__What the task requires__:
Retype, word for word, every line starting at the line with "[442.56-443.56s]" and ending with the final line of the entries; skip the pictures.

__Material for the task__:
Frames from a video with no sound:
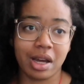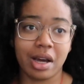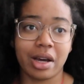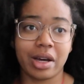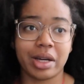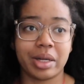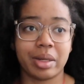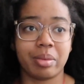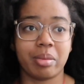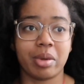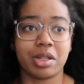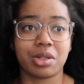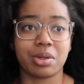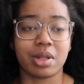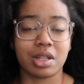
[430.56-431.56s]
um,
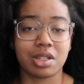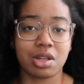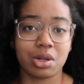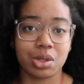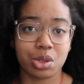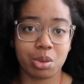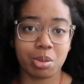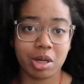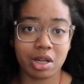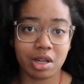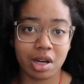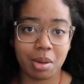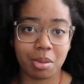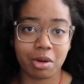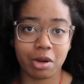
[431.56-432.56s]
and so that's also a media
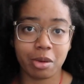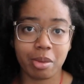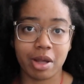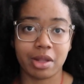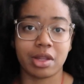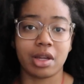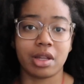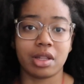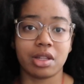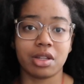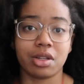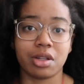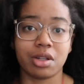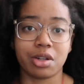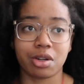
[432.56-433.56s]
lab group and then
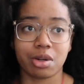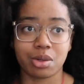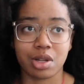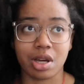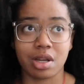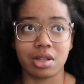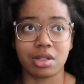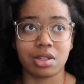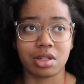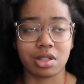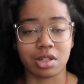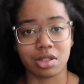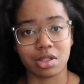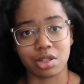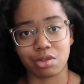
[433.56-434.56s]
the neuroscience
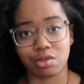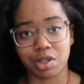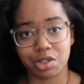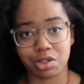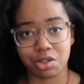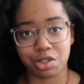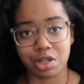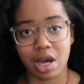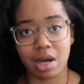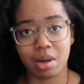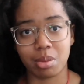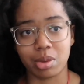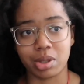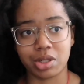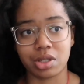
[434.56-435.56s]
statistics research
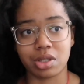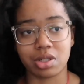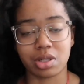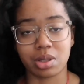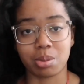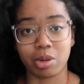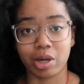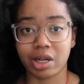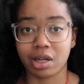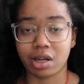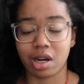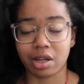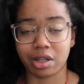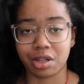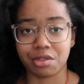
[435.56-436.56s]
lab which is in brain and
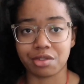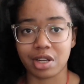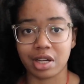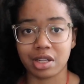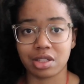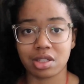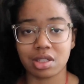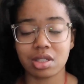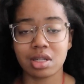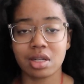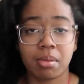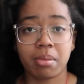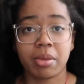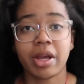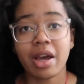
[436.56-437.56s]
cognitive sciences
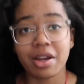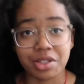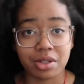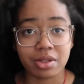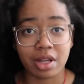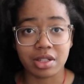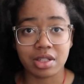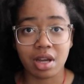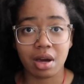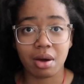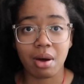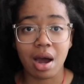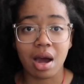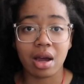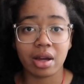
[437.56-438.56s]
but yeah so that's how
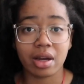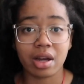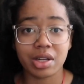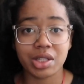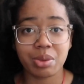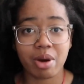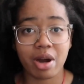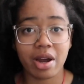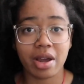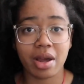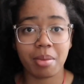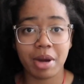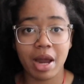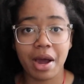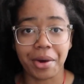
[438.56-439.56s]
I got to where I
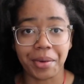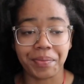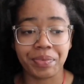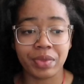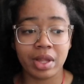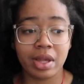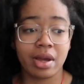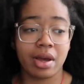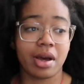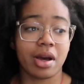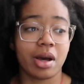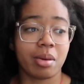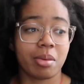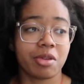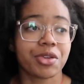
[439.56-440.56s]
am now
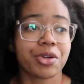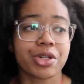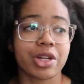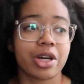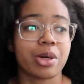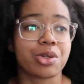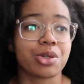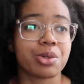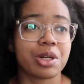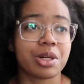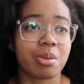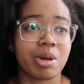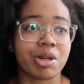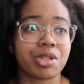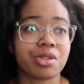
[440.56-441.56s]
um, of course, I also did
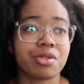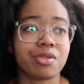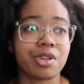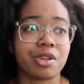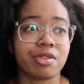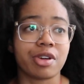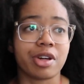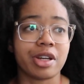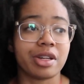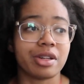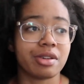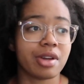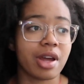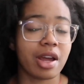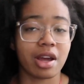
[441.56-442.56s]
a bunch of
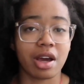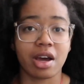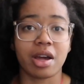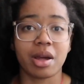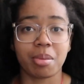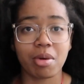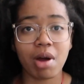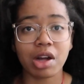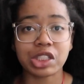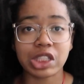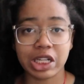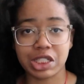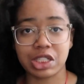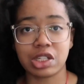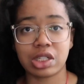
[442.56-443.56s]
different AI
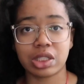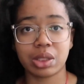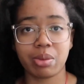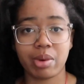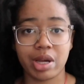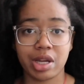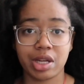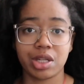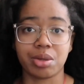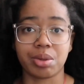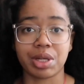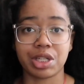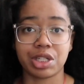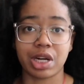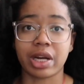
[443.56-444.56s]
projects along the way. You
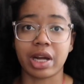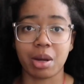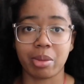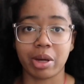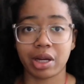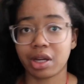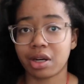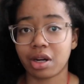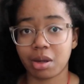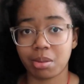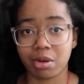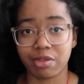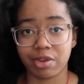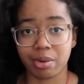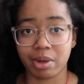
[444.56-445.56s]
can check out my GitHub
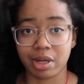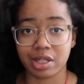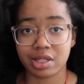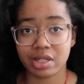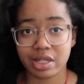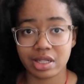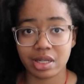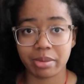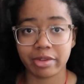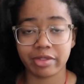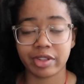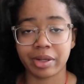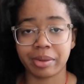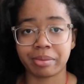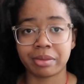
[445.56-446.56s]
if you want to see some of
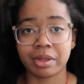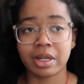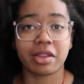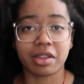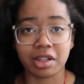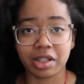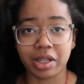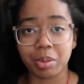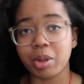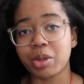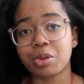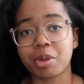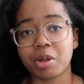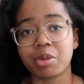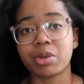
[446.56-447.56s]
them. I think like
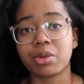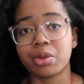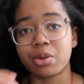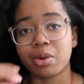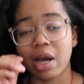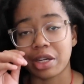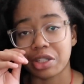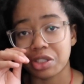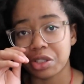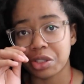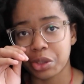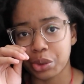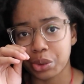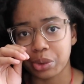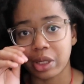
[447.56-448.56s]
most people who actually
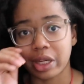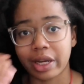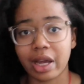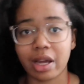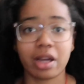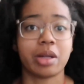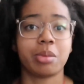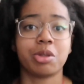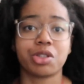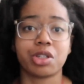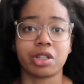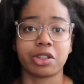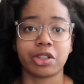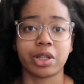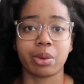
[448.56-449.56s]
do like AI
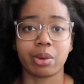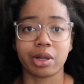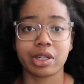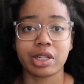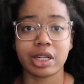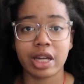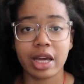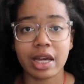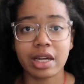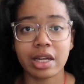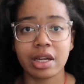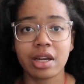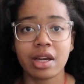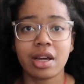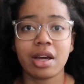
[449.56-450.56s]
machine learning work today,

__Task solution__:
[442.56-443.56s]
different AI
[443.56-444.56s]
projects along the way. You
[444.56-445.56s]
can check out my GitHub
[445.56-446.56s]
if you want to see some of
[446.56-447.56s]
them. I think like
[447.56-448.56s]
most people who actually
[448.56-449.56s]
do like AI
[449.56-450.56s]
machine learning work today,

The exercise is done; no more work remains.